Playwright

PlaywrightToolSpec #

基类: BaseToolSpec

Playwright 工具规范。

源代码位于 llama-index-integrations/tools/llama-index-tools-playwright/llama_index/tools/playwright/base.py

class PlaywrightToolSpec(BaseToolSpec):
    """
    Playwright tool spec.
    """

    spec_functions = [
        "click",
        "fill",
        "get_current_page",
        "extract_hyperlinks",
        "extract_text",
        "get_elements",
        "navigate_to",
        "navigate_back",
    ]

    def __init__(
        self,
        async_browser: Optional[AsyncBrowser] = None,
        visible_only: bool = False,
        playwright_strict: bool = False,
        playwright_timeout: float = 1_000,
        absolute_url: bool = False,
        html_parser: str = "html.parser",
    ) -> None:
        """
        Initialize PlaywrightToolSpec.

        Args:
            async_browser: Optional[AsyncBrowser] = None. A browser instance to use for automation.
            visible_only: bool = True. Whether to only click on visible elements.
            playwright_strict: bool = False. Whether to use strict mode for playwright.
            playwright_timeout: float = 1_000. Timeout for playwright operations.
            absolute_url: bool = False. Whether to return absolute urls.
            html_parser: str = "html.parser". The html parser to use with BeautifulSoup

        """
        self.async_browser = async_browser

        # for click tool
        self.visible_only = visible_only
        self.playwright_strict = playwright_strict
        self.playwright_timeout = playwright_timeout

        # for extractHyperlinks tool
        self.absolute_url = absolute_url
        self.html_parser = html_parser

    @classmethod
    def from_async_browser(cls, async_browser: AsyncBrowser) -> "PlaywrightToolSpec":
        """
        Initialize PlaywrightToolSpec from an async browser instance.
        """
        return cls(async_browser=async_browser)

    #################
    # Utils Methods #
    #################
    def _selector_effective(self, selector: str) -> str:
        """
        Get the effective selector.
        """
        if not self.visible_only:
            return selector
        return f"{selector} >> visible=1"

    @staticmethod
    async def create_async_playwright_browser(
        headless: bool = True, args: Optional[List[str]] = None
    ) -> AsyncBrowser:
        """
        Create an async playwright browser.

        Args:
            headless: Whether to run the browser in headless mode.
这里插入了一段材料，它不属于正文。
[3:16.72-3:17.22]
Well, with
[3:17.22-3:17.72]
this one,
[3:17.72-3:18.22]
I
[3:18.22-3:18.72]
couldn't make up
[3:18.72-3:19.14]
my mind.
Defaults to True.
            args: arguments to pass to browser.chromium.launch

        Returns:
            AsyncBrowser: The playwright browser.

        """
        from playwright.async_api import async_playwright

        browser = await async_playwright().start()
        return await browser.chromium.launch(headless=headless, args=args)
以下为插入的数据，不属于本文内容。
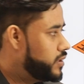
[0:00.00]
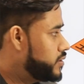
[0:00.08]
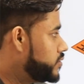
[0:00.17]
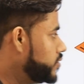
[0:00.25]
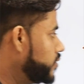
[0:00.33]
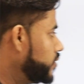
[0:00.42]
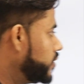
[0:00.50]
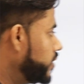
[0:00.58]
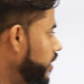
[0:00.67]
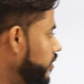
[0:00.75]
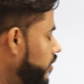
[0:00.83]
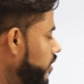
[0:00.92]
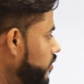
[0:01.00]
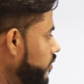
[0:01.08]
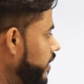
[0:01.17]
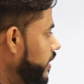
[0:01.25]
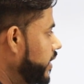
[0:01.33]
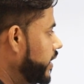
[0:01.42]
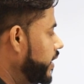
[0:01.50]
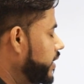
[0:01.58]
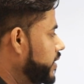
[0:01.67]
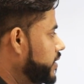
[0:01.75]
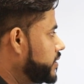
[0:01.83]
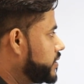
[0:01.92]
So in order to
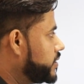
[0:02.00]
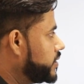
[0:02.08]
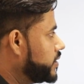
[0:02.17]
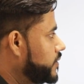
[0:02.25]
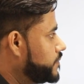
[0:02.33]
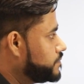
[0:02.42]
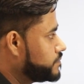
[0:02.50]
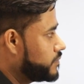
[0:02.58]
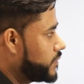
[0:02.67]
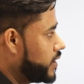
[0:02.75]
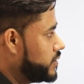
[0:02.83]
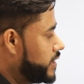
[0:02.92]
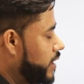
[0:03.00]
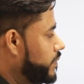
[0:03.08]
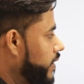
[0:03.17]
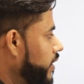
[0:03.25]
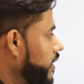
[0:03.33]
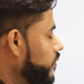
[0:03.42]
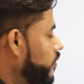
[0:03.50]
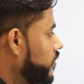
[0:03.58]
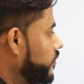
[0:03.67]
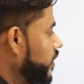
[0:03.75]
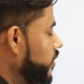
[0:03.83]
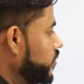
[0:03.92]
indicate this separately
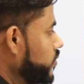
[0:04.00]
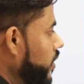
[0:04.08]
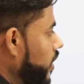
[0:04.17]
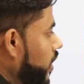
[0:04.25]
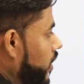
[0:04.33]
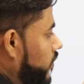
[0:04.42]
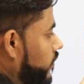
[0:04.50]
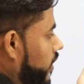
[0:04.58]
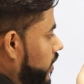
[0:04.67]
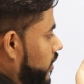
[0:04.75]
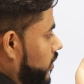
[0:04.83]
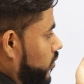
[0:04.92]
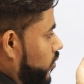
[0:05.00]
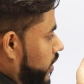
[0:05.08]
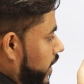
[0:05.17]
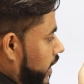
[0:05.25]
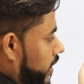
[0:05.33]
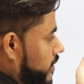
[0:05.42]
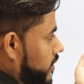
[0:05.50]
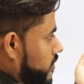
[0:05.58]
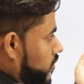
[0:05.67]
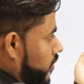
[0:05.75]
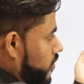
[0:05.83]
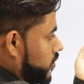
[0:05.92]
what we'll do we'll rotate this
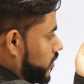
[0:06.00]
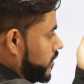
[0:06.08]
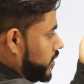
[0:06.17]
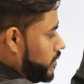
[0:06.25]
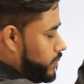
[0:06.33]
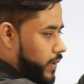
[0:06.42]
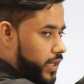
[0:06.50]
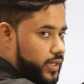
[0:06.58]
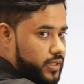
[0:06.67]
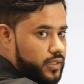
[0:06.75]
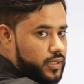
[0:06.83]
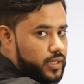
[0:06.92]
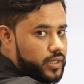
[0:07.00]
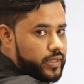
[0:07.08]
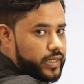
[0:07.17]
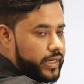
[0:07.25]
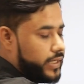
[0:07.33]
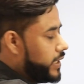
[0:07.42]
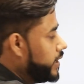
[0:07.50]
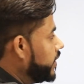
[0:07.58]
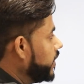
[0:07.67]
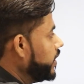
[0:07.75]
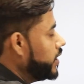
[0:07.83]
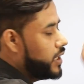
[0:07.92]
horizontal plane 90
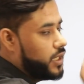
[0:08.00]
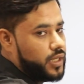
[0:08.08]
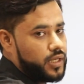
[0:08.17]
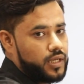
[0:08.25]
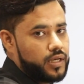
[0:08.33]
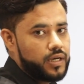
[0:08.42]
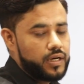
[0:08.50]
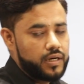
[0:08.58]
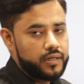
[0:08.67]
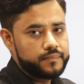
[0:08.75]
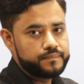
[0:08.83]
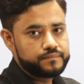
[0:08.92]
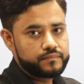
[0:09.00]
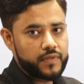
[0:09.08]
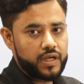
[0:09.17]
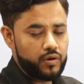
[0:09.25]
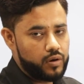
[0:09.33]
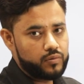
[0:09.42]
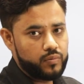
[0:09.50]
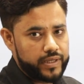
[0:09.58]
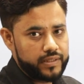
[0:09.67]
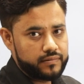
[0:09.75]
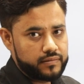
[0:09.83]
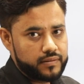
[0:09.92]
degree um,
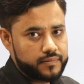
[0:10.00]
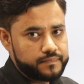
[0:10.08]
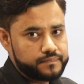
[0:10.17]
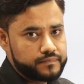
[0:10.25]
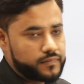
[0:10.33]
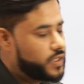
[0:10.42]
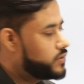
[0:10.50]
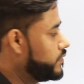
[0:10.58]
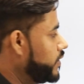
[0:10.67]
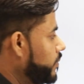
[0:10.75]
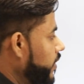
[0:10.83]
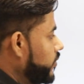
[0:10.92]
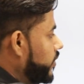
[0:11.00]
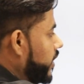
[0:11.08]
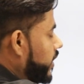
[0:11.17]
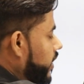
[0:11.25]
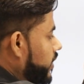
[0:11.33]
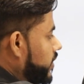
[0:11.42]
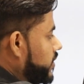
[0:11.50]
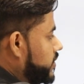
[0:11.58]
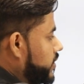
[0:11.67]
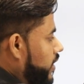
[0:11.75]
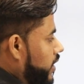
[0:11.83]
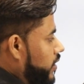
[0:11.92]
clockwise so we'll be rotating this
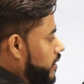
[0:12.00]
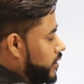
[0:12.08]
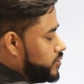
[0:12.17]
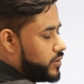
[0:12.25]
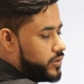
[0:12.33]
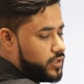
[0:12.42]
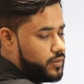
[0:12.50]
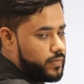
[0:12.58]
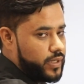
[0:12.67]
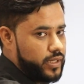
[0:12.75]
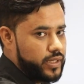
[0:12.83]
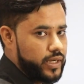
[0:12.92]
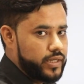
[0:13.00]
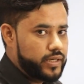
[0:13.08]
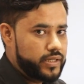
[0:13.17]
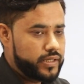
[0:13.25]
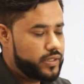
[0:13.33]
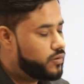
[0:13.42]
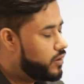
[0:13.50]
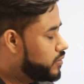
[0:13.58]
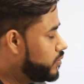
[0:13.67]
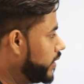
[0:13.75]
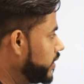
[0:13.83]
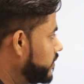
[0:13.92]
horizontal plane 90 degree
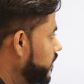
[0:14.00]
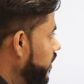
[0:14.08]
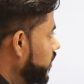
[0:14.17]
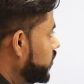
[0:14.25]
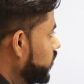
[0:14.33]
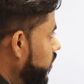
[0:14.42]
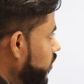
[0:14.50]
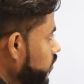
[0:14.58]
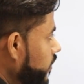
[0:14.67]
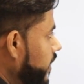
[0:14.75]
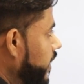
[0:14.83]
clockwise so what do we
    async def _aget_current_page(self, browser: AsyncBrowser) -> AsyncPage:
        """
        Get the current page of the async browser.

        Args:
            browser: The browser to get the current page from.

        Returns:
            AsyncPage: The current page.

        """
        if not browser.contexts:
            context = await browser.new_context()
            return await context.new_page()
        context = browser.contexts[
            0
        ]  # Assuming you're using the default browser context
        if not context.pages:
            return await context.new_page()
        # Assuming the last page in the list is the active one
        return context.pages[-1]

    #################
    # Click #
    #################
    async def click(
        self,
        selector: str,
    ) -> str:
        """
        Click on a web element based on a CSS selector.

        Args:
            selector: The CSS selector for the web element to click on.

        """
        if self.async_browser is None:
            raise ValueError("Async browser is not initialized")
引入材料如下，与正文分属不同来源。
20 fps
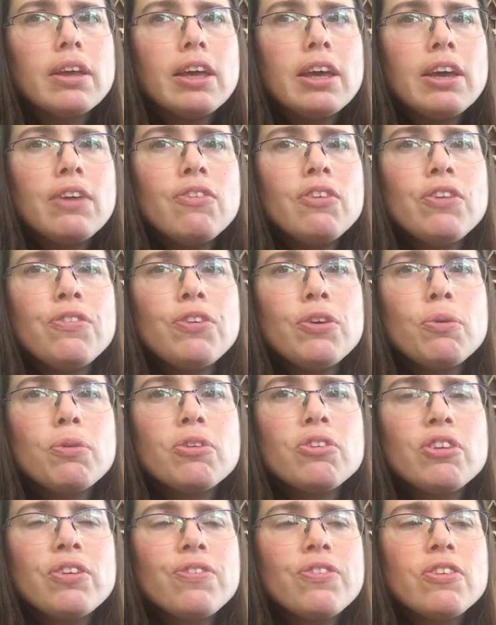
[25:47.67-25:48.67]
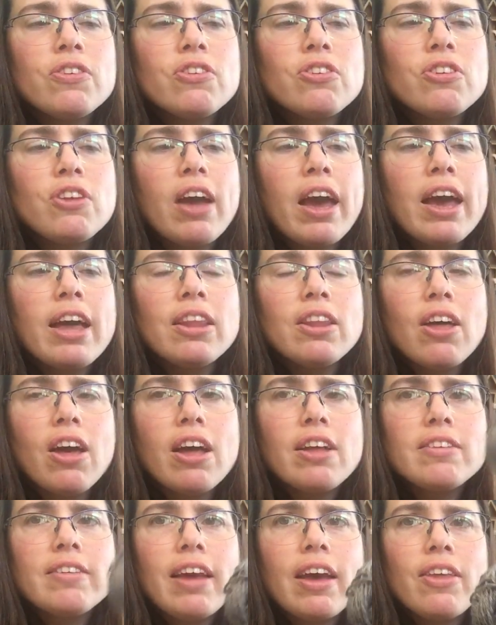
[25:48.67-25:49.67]
Even if you were different dye
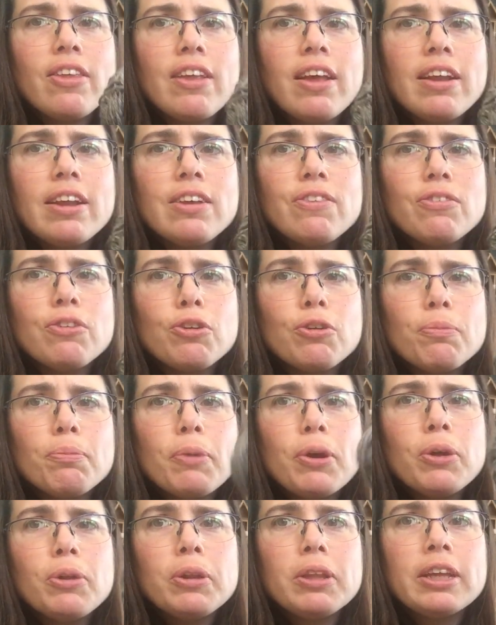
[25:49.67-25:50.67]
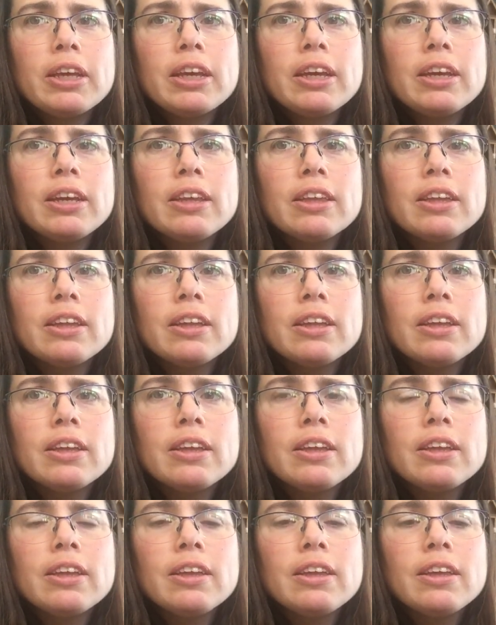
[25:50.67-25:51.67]
lots, how's that even remotely
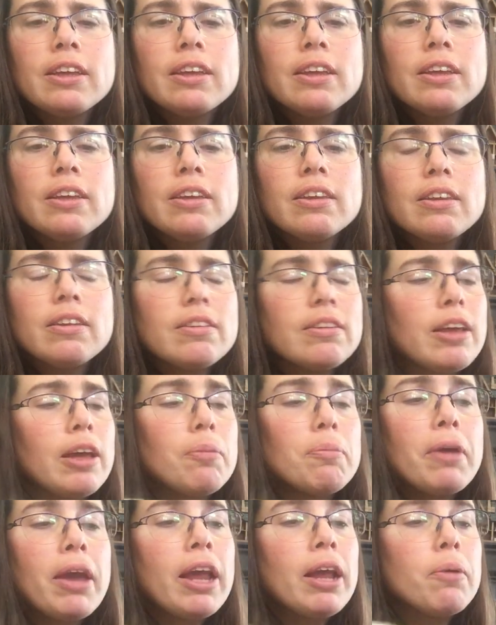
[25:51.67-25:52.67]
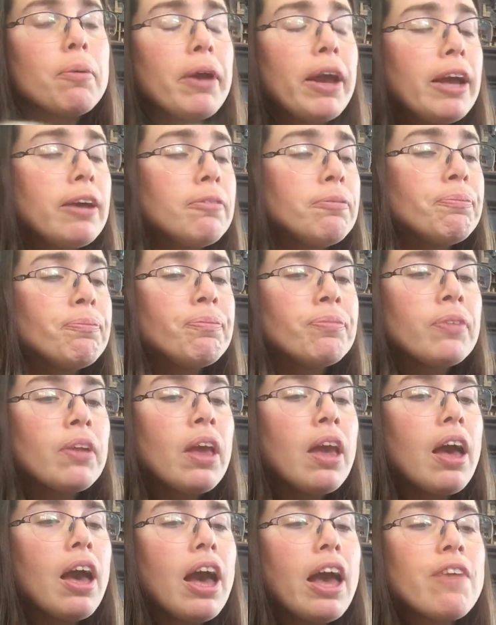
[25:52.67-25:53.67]
the same? Anyway,
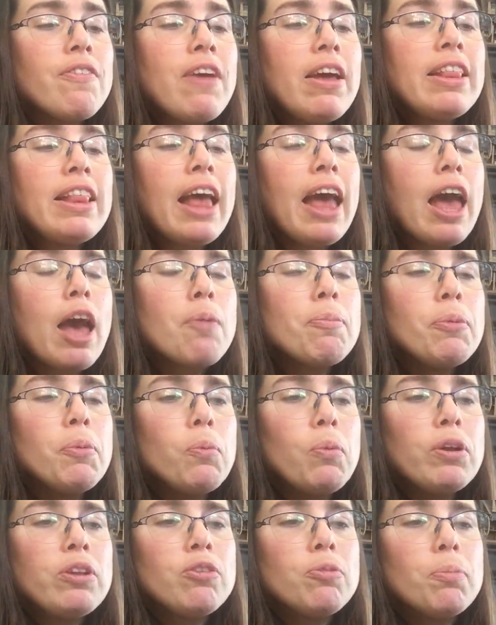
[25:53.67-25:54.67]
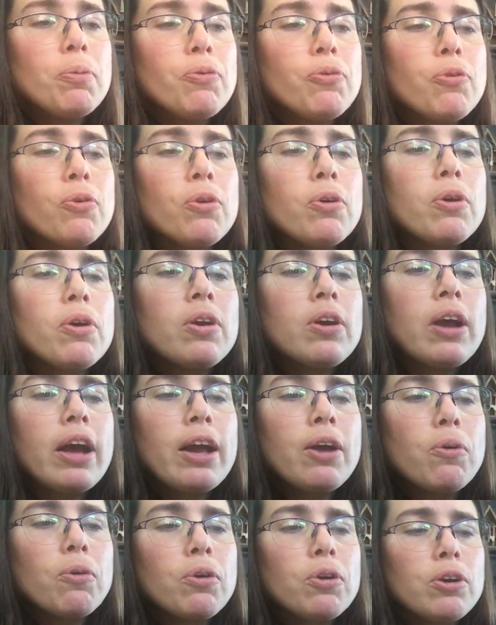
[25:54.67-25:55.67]
I've had that happen once before. I
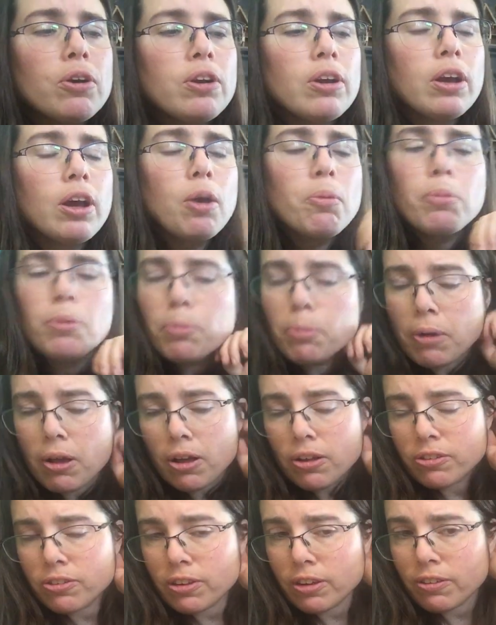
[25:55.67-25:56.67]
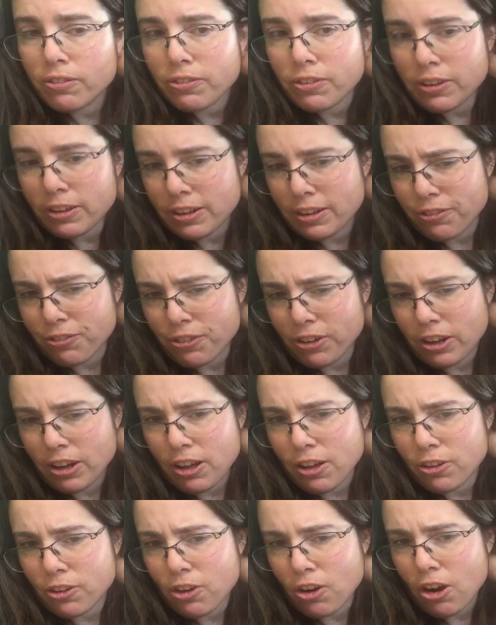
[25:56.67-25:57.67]
ordered a couple balls of a different
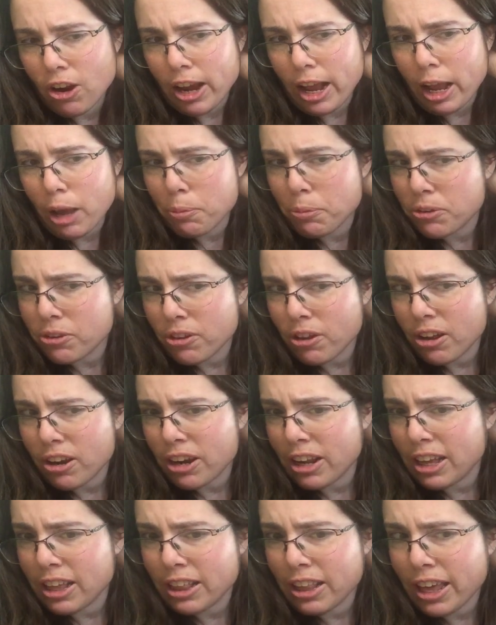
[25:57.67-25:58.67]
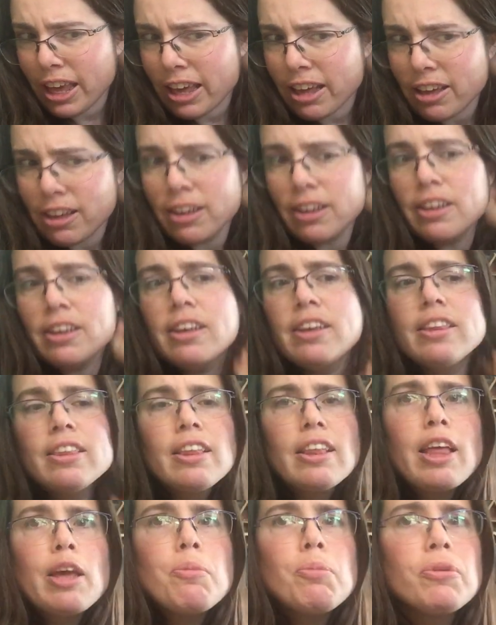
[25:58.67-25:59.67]
color on Amazon, and the
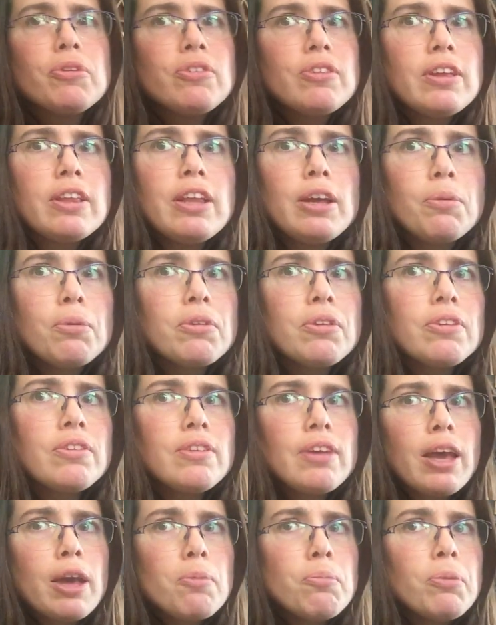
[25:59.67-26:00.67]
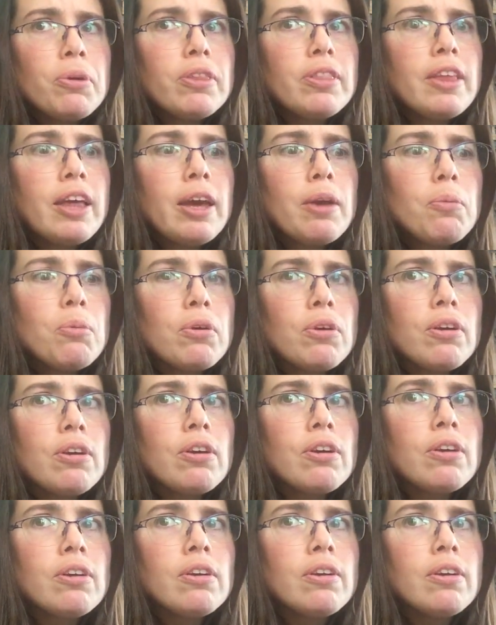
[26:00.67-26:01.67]
labels said they were the same, but they were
        page = await self._aget_current_page(self.async_browser)
        # Navigate to the desired webpage before using this tool
        selector_effective = self._selector_effective(selector=selector)
        from playwright.async_api import TimeoutError as PlaywrightTimeoutError

        try:
            await page.click(
                selector_effective,
                strict=self.playwright_strict,
                timeout=self.playwright_timeout,
            )
        except PlaywrightTimeoutError:
            return f"Unable to click on element '{selector}'"
        return f"Clicked element '{selector}'"

    #################
    # Fill #
    #################
    async def fill(
        self,
        selector: str,
        value: str,
    ) -> str:
        """
        Fill an web input field specified by the given CSS selector with the given value.

        Args:
            selector: The CSS selector for the web input field to fill.
            value: The value to fill in.

        """
        if self.async_browser is None:
            raise ValueError("Async browser is not initialized")

        page = await self._aget_current_page(self.async_browser)
        # Navigate to the desired webpage before using this tool
        selector_effective = self._selector_effective(selector=selector)
        from playwright.async_api import TimeoutError as PlaywrightTimeoutError

        try:
            await page.fill(
                selector_effective,
                value,
                strict=self.playwright_strict,
                timeout=self.playwright_timeout,
            )
        except PlaywrightTimeoutError:
            return f"Unable to fill element '{selector}'"
        return f"Filled element '{selector}'"

    #################
    # Get Current Page #
    #################
    async def get_current_page(self) -> str:
        """
        Get the url of the current web page.
        """
        if self.async_browser is None:
            raise ValueError("Async browser is not initialized")
        page = await self._aget_current_page(self.async_browser)
        return page.url

    #################
    # Extract Hyperlinks #
    #################
    def scrape_page(self, page: Any, html_content: str, absolute_urls: bool) -> str:
        # Parse the HTML content with BeautifulSoup
        soup = BeautifulSoup(html_content, self.html_parser)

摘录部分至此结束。